# Suggested substitute for Twisp Liquids



## Glytch

I've been vaping for 2 years now with a Twisp and have just ordered a decent device. I have never tried any other liquids and from what I've read the ingredients in the Twisp liquids are above board. I'm excited to try new liquids and especially different ratios of PG/VG. I am however concerned about the ingredients in the local liquids. Many of the sites don't list full ingredients. I've read rave reviews about local liquids on this forum and that is promising.

Questions:

1. Which local brands are reputable and safe (i.e. no funny stuff)?

2. I currently smoke Twisp's Rebel and Polar Mint (66.6% Rebel and 33.3% mint). I'm looking for a somewhat fruity flavour with the sweet edge taken off. Suggestions?

3. Twisp Liquids are 18mg nicotine apparently sub-ohm vaping needs less nicotine content or it doesn't vape well/doesn't taste good. Advice?

Thanks


----------



## Jellytot

because of the increased vapor production of sub ohm vaping and higher wattage output of devices the 18mg juices are a bit strong when vaping, you might start to feel side effects of nicotine overdose when vaping high nicotene content juices in these devices. I went down from 18mg to 6mg when i switched over and didn't really notice a difference in terms of jonezing. When chain vaping 6mg might even be a bit high. From what i've vaped i can reccomend NCV and creamyclouds but check out the winners here: http://www.ecigssa.co.za/top-local-juices-2016-–-results.t21766/

Reactions: Thanks 1


----------



## Glytch

Jellytot said:


> because of the increased vapor production of sub ohm vaping and higher wattage output of devices the 18mg juices are a bit strong when vaping, you might start to feel side effects of nicotine overdose when vaping high nicotene content juices in these devices. I went down from 18mg to 6mg when i switched over and didn't really notice a difference in terms of jonezing. When chain vaping 6mg might even be a bit high. From what i've vaped i can reccomend NCV and creamyclouds but check out the winners here: http://www.ecigssa.co.za/top-local-juices-2016-–-results.t21766/



Thanks Dude!


----------



## Migs

I can say that twisp use the exact same flavor companies to make their juices, there is no above the board ingredients, did a Twisp staff member tell you this?
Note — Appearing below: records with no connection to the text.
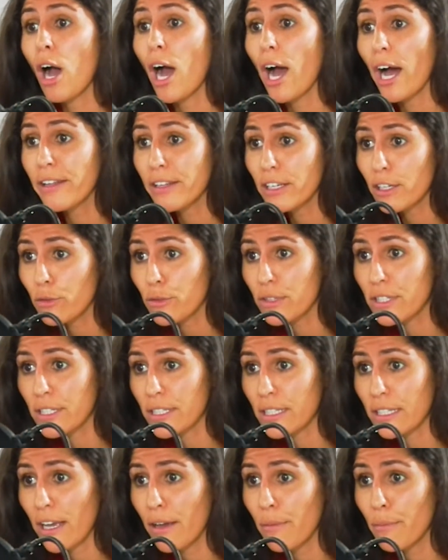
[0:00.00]
un
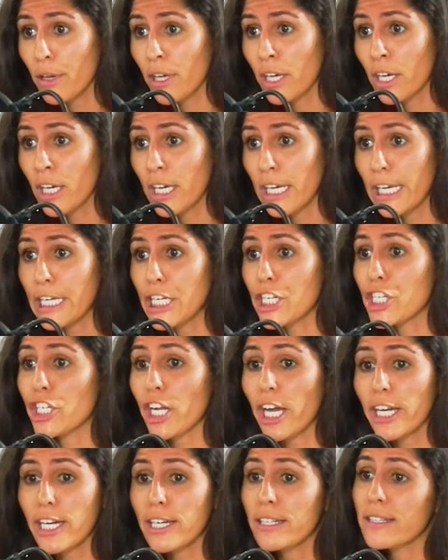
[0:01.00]
écosystème et
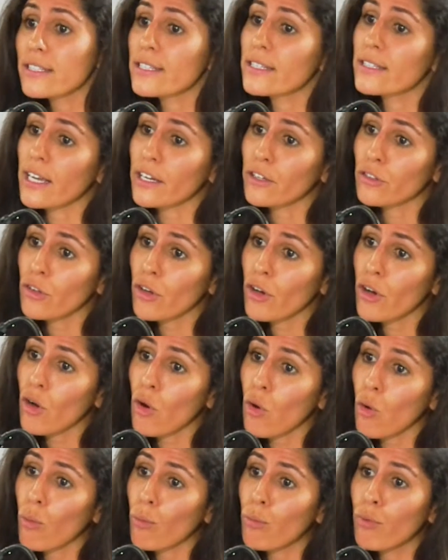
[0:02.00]
chacun de ces acteurs,
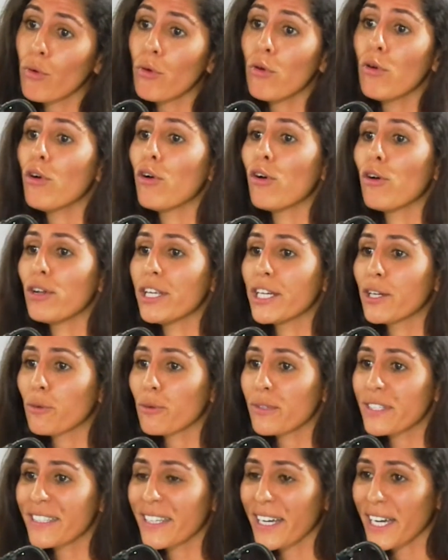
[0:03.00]
on peut les
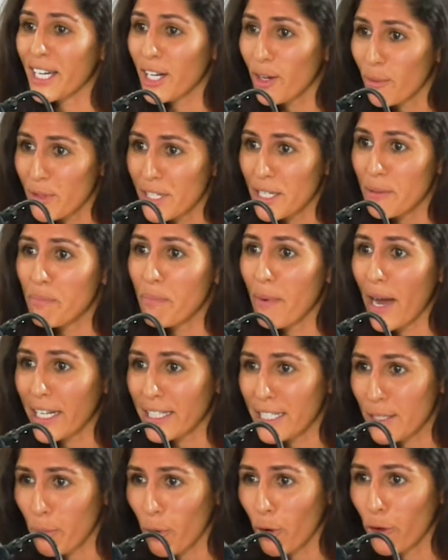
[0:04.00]
considérer comme des
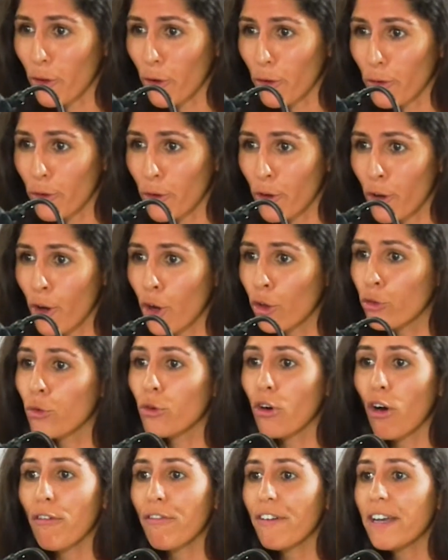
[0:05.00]
parties prenantes.
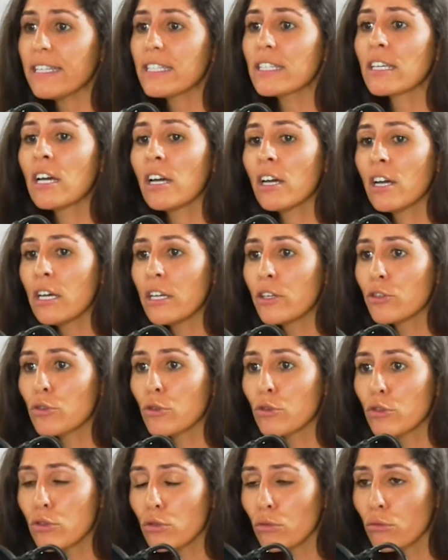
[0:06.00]
Donc en fait,
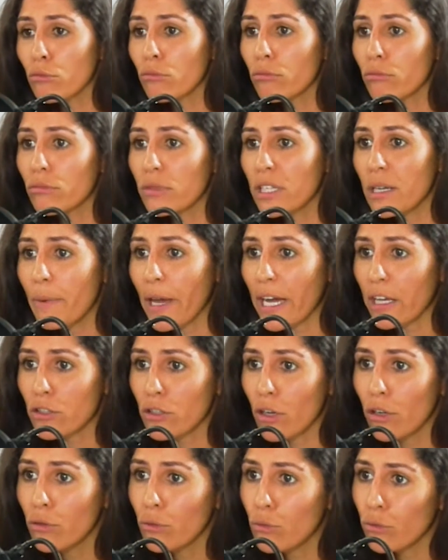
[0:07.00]
ce sont des
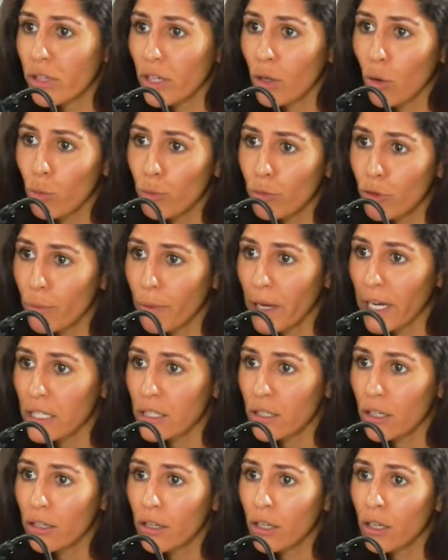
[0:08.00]
personnes ou des groupes de
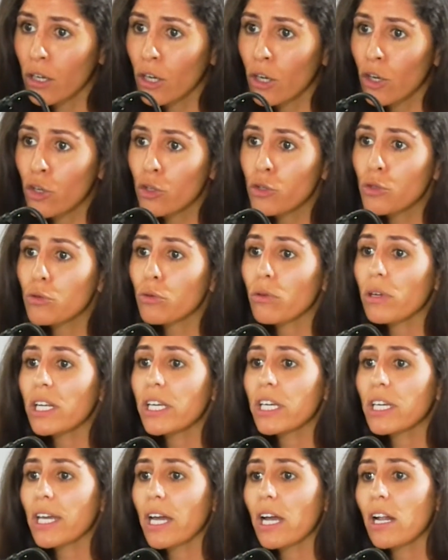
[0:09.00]
personnes sur
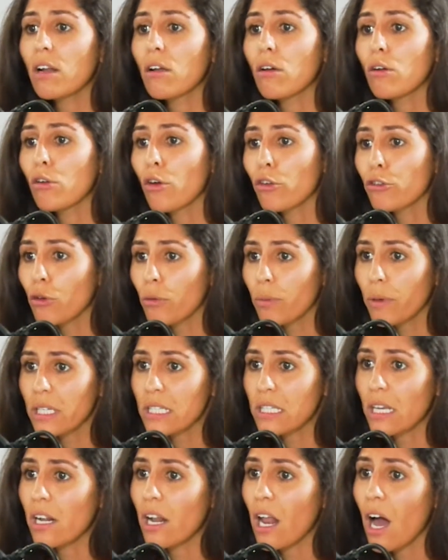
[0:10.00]
lesquelles
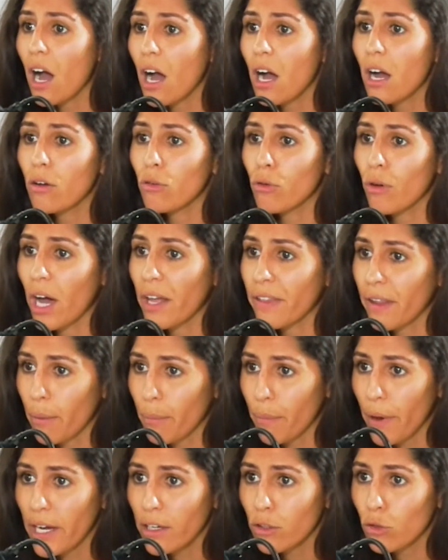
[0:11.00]
l'entreprise a euh, un
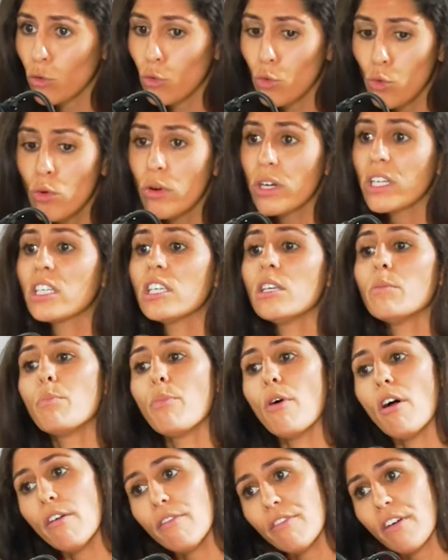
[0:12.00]
impact ou qui
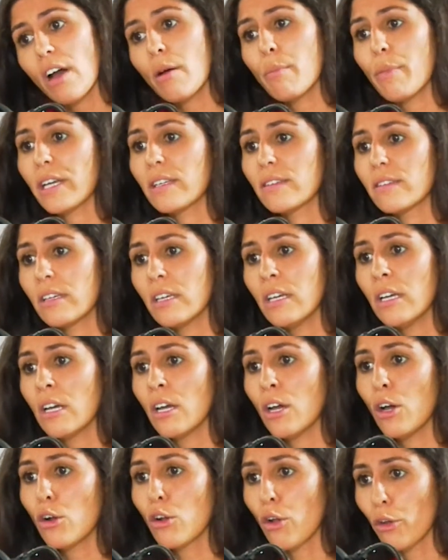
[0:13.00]
peuvent impacter
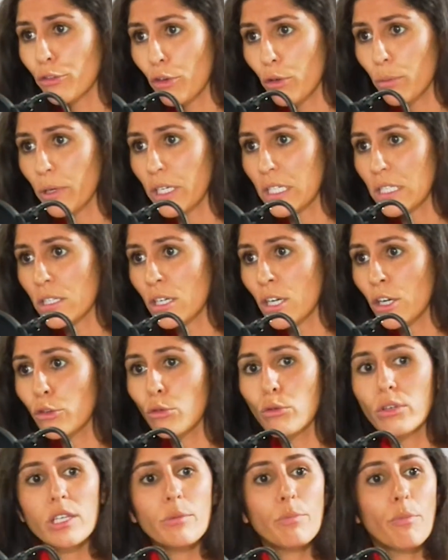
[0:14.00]
l'entreprise.
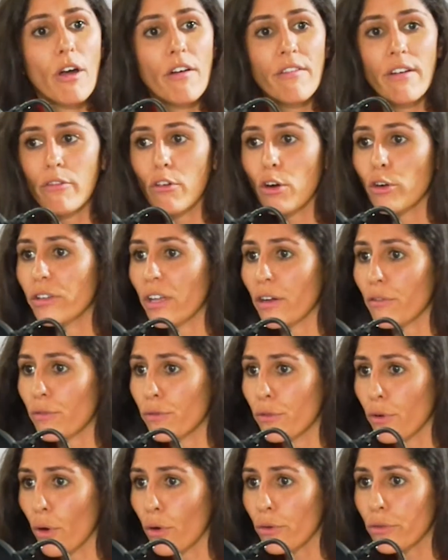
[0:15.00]
Donc qui peuvent avoir une
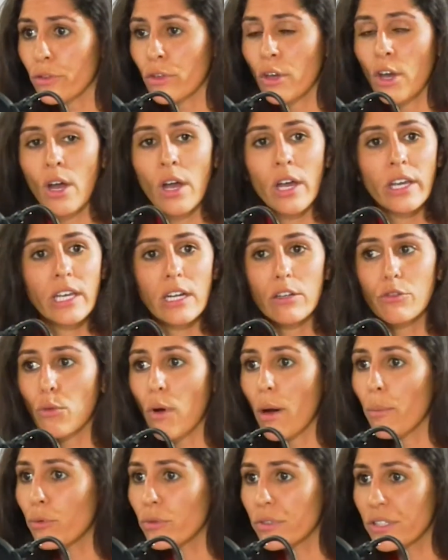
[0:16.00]
influence, qu'elle
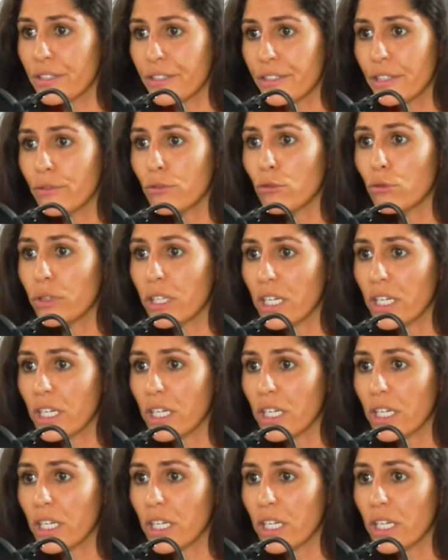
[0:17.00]
soit positive ou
I suggest starting with 6mg nic depending on the device you bought but even for me 6mg is too much, I mainly vape 3mg.

Once you try all the local brands you will realize how juice are suppose to taste  Personal favorites are Hazeworks Scream, Fetch from Weiner, XXX from Vapour Mountain (does contain menthol), Ripple from Northern Craft Vapes.

Reactions: Agree 1 | Thanks 1


----------



## Glytch

Migs said:


> I can say that twisp use the exact same flavor companies to make their juices, there is no above the board ingredients, did a Twisp staff member tell you this?
> 
> I suggest starting with 6mg nic depending on the device you bought but even for me 6mg is too much, I mainly vape 3mg.
> 
> Once you try all the local brands you will realize how juice are suppose to taste  Personal favorites are Hazeworks Scream, Fetch from Weiner, XXX from Vapour Mountain (does contain menthol), Ripple from Northern Craft Vapes.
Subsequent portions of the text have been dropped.